= Alexander Grebenshchikov =

Russian scholar

Aleksandr Vasil'evich Grebenshchikov (Александр Васильевич Гребенщиков; 1880 – 15 October 1941) was a Soviet scholar of the Tungusic languages. He was specifically interested in the origin and development of Manchu writing.

==Education and career==
He attended the Oriental Institute in Vladivostok beginning in 1902, where he was educated as a Sinologist, and upon his graduation in 1907 began working as an instructor there; he became a full professor in 1918. From 1908 until 1927 he made a number of trips to Northeast China to perform fieldwork. His focus on his work in collecting Manchu folklore led him to miss out on the extent of language shift to Chinese among the Manchu people; from this, he erroneously concluded that the Manchu language was not endangered.
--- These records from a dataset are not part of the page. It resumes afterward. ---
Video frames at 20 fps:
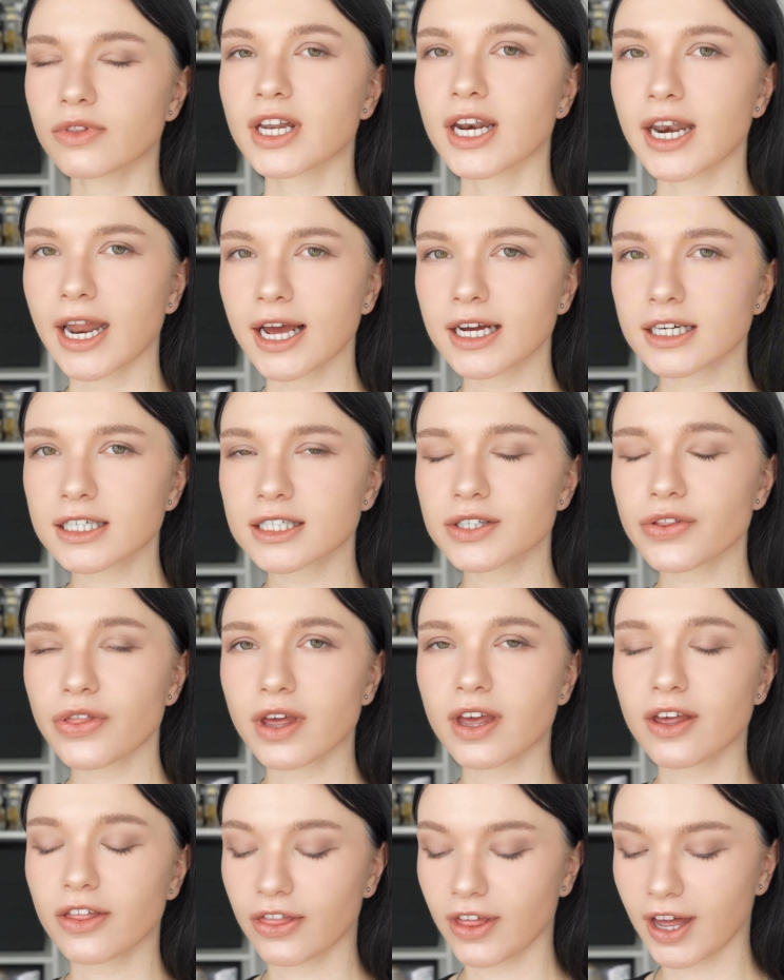The next
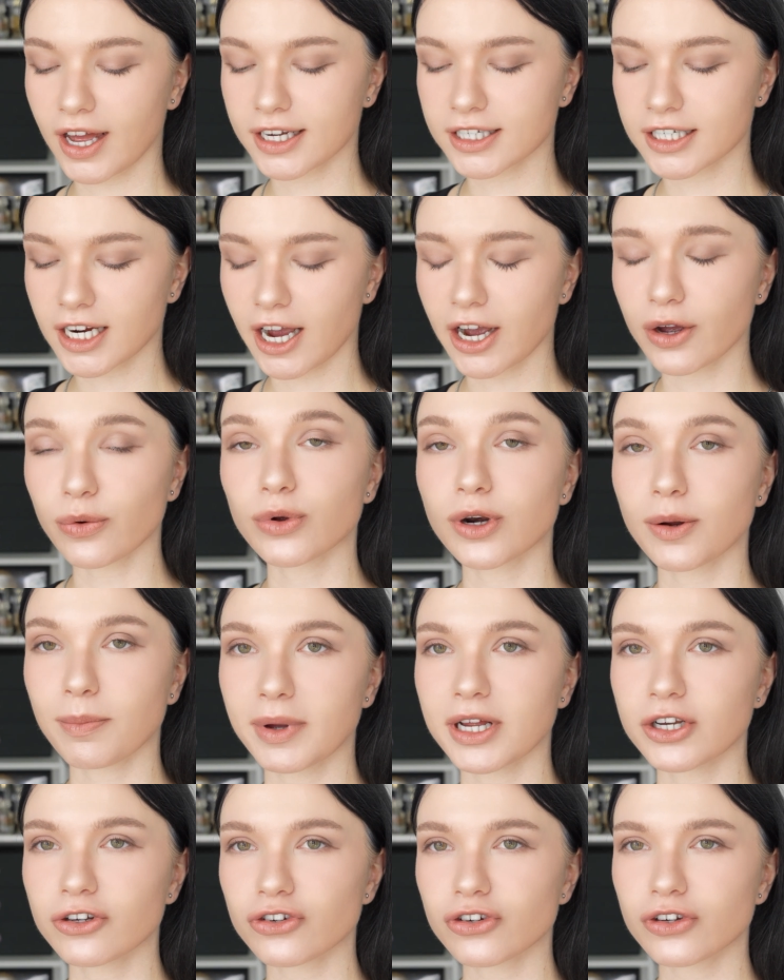thing that I want to
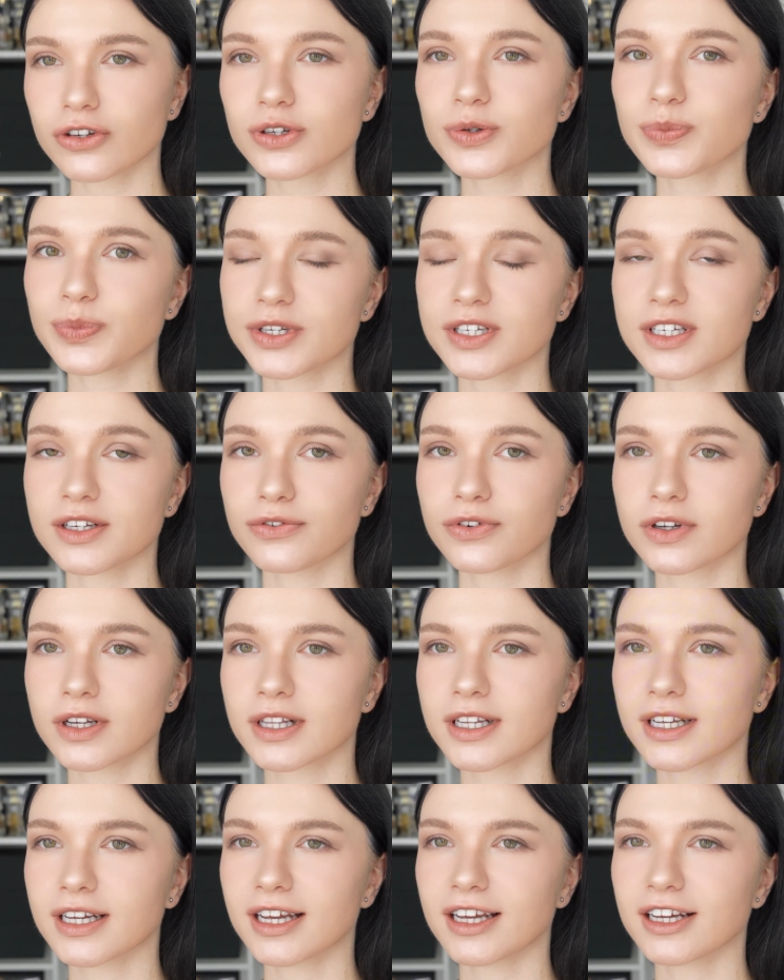mention
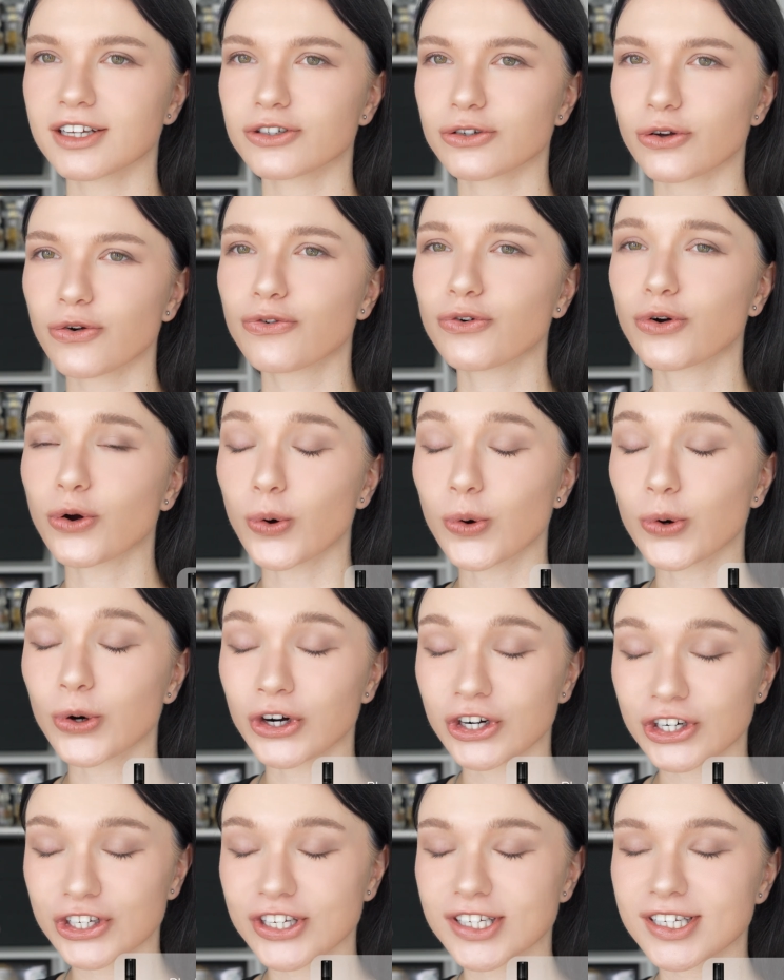specifically is, of
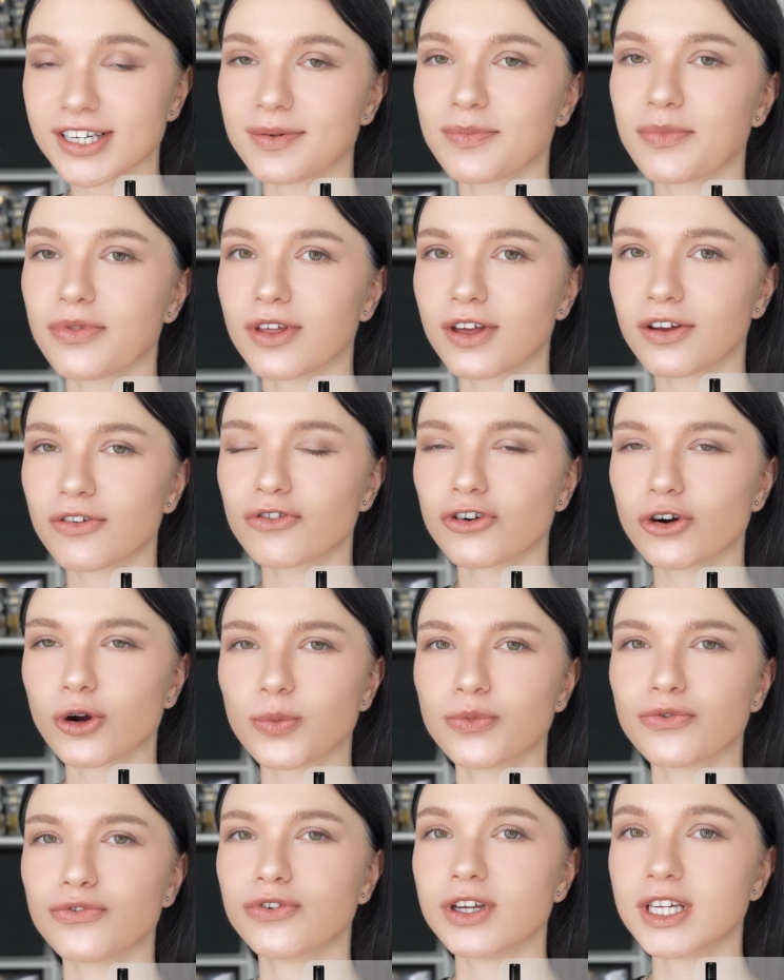course, something
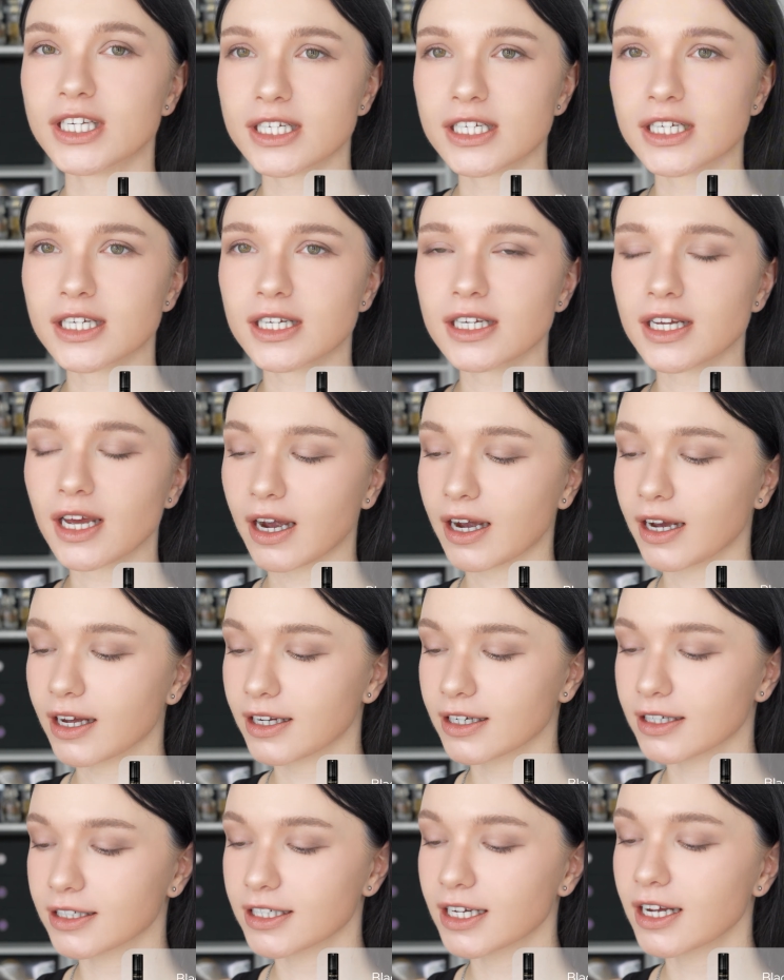from VT,
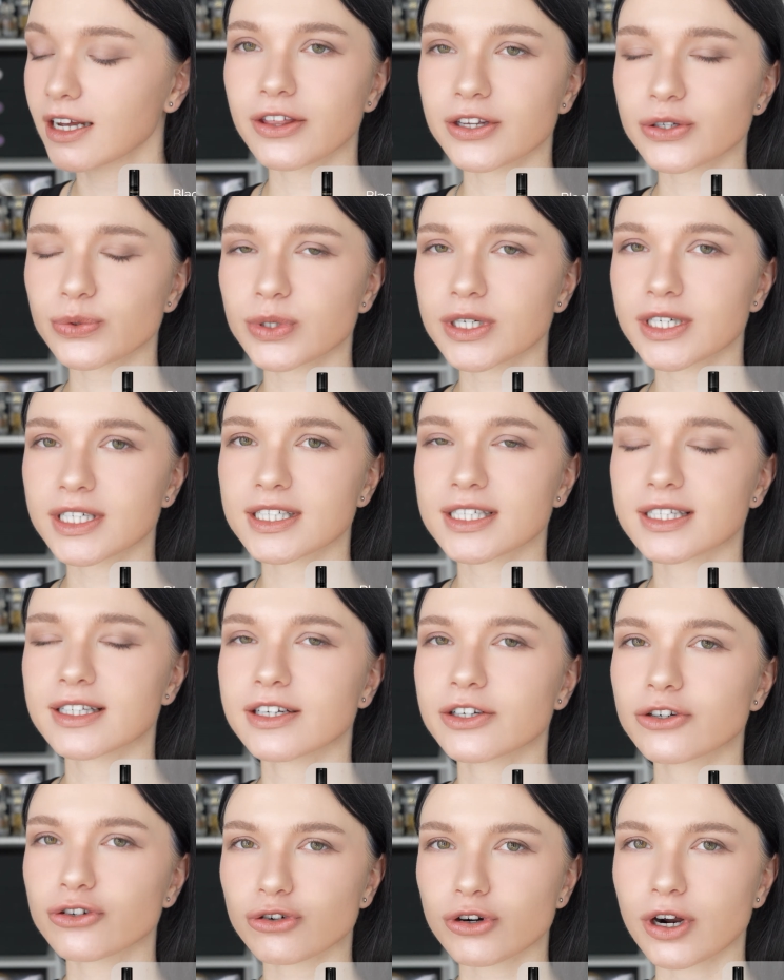and this one is
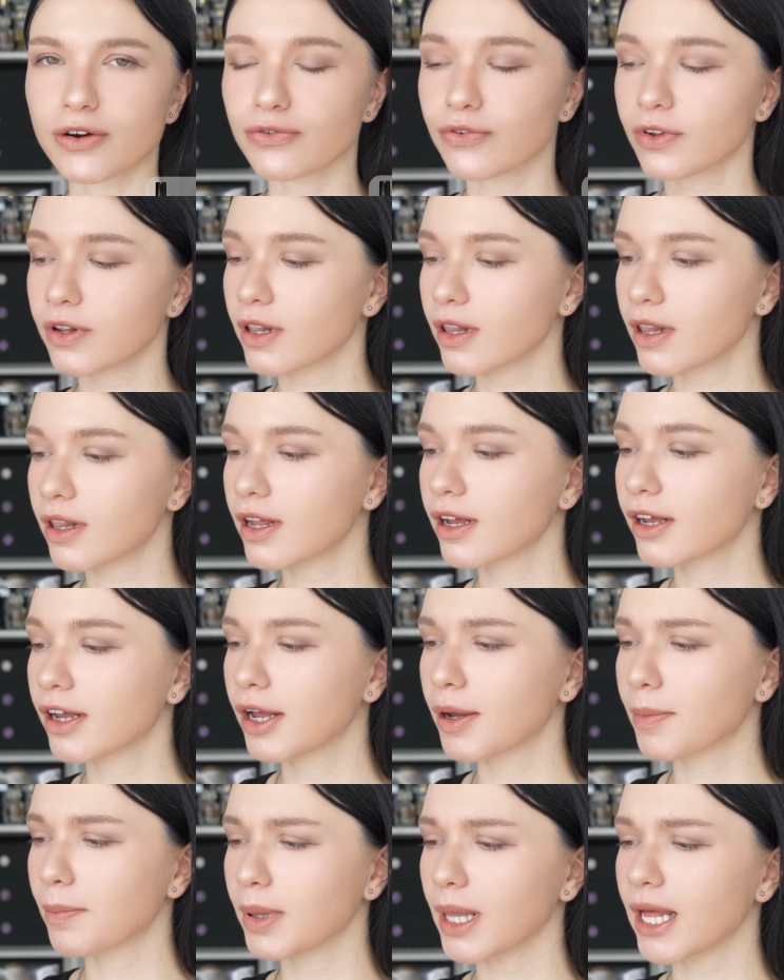the Truffle,
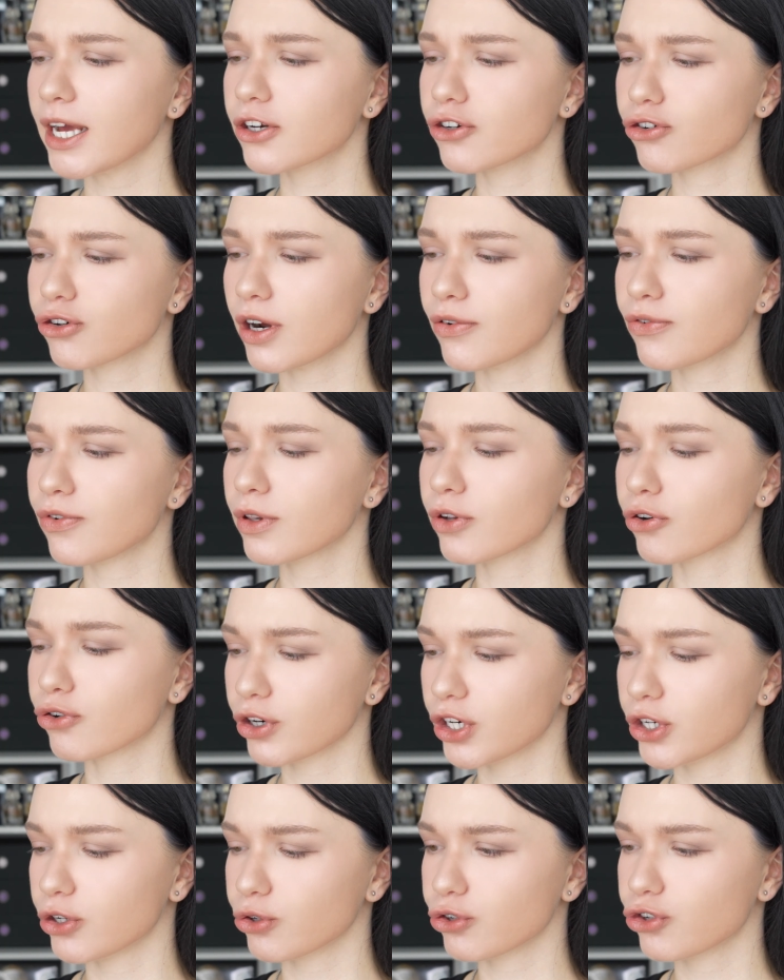Black Truffle
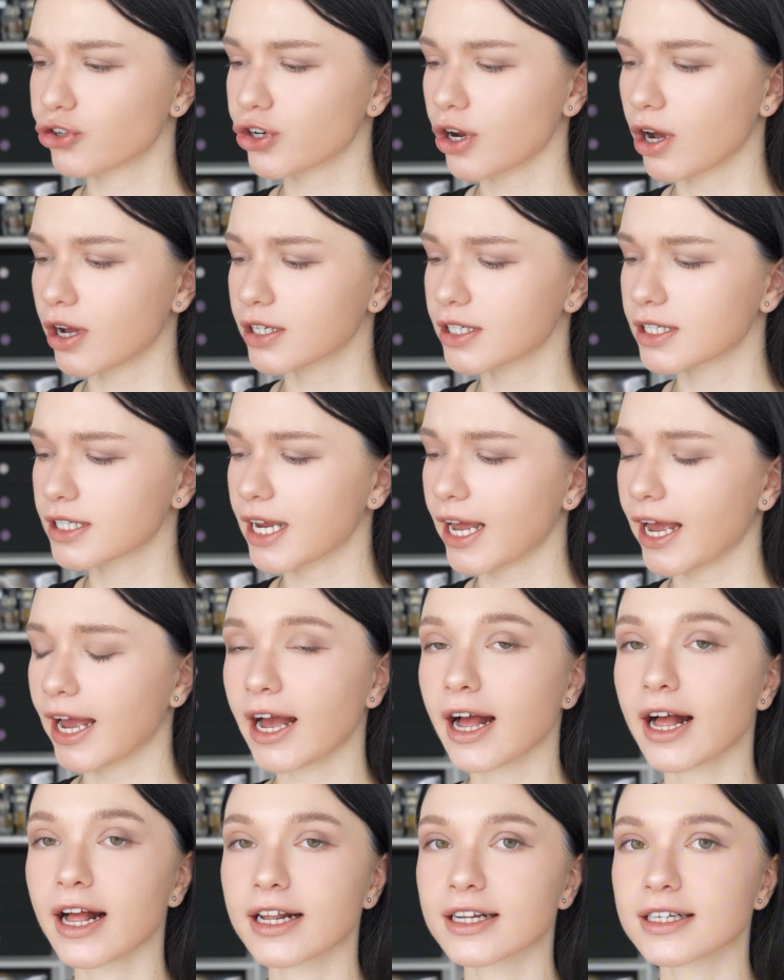Riddle Shot.
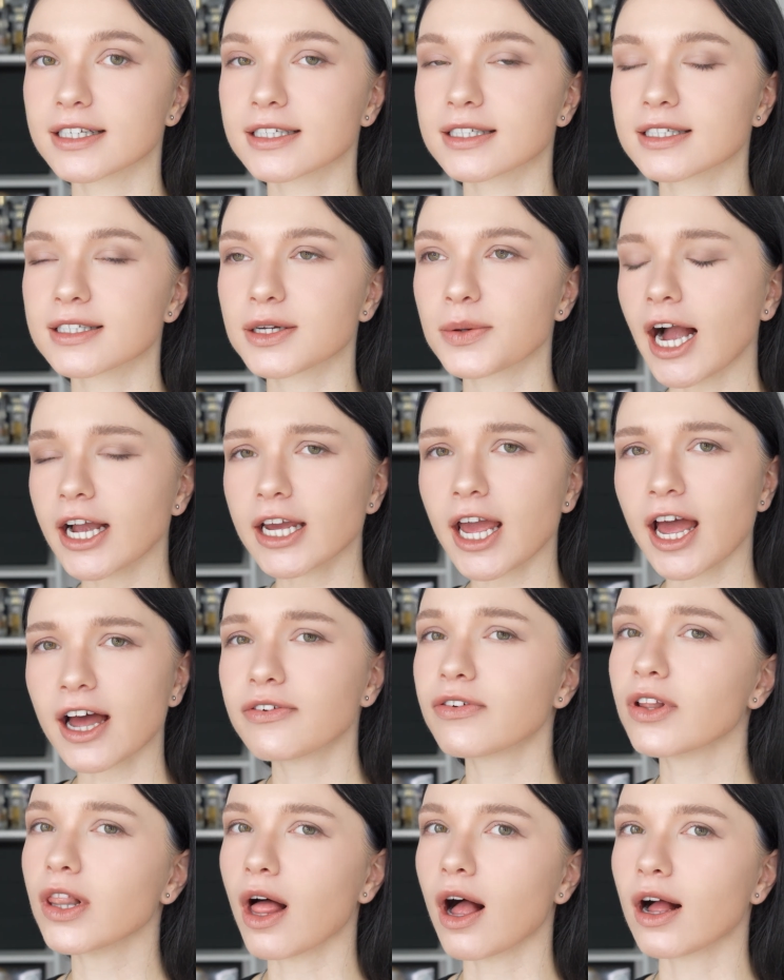And I
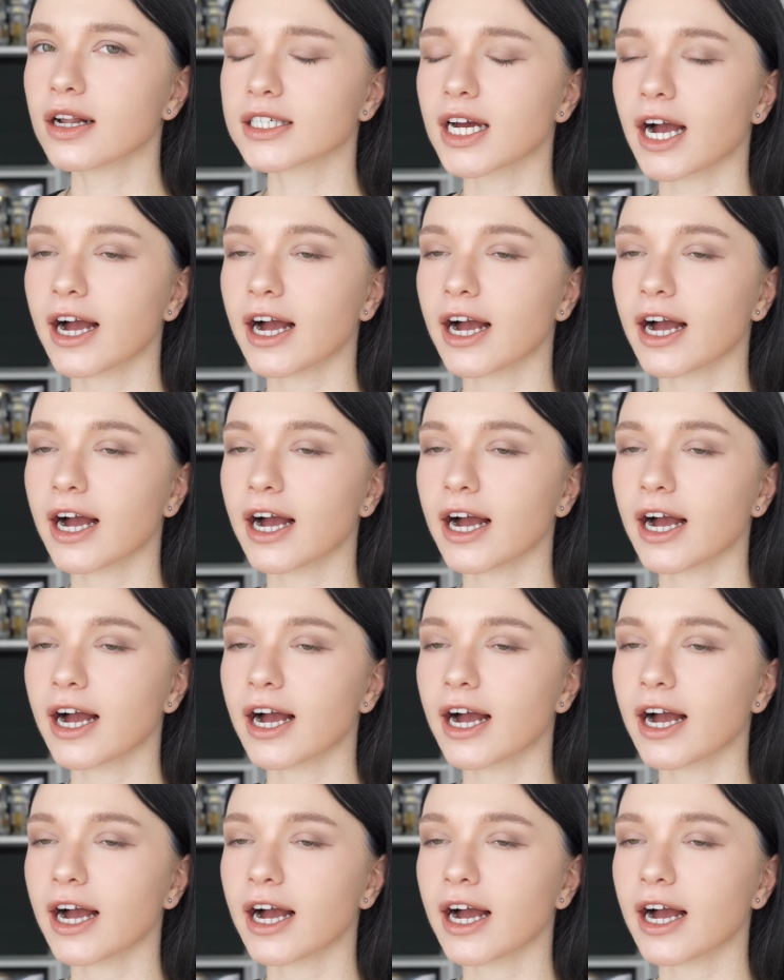have a lot.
He moved to Leningrad in 1935 to work with the Institute of Oriental Studies (IOS) of the Soviet Academy of Sciences. In 1936, he established the Manchu studies section of the IOS, and became its first chairman, with B. I. Pankratov (1892-1979), K. M. Cheremisov (1899-1982), and V. A. Zhebrovsky working under him. He died during the Siege of Leningrad. He was survived by his wife N. A. Grebenshchikova, who donated his personal archives to the IOS.

==Influence==
Grebenshschikov was one of the last of the early 20th-century Soviet scholars of Manchu to have done his undergraduate education in Sinology; the trend in the mid-20th century was for such scholars to come from a Mongolian studies background. His works on Tungusic languages numbered more than 50, including publication of his еarly collected manuscripts of some important Manchu oral folklore such as the Tale of the Nisan Shaman.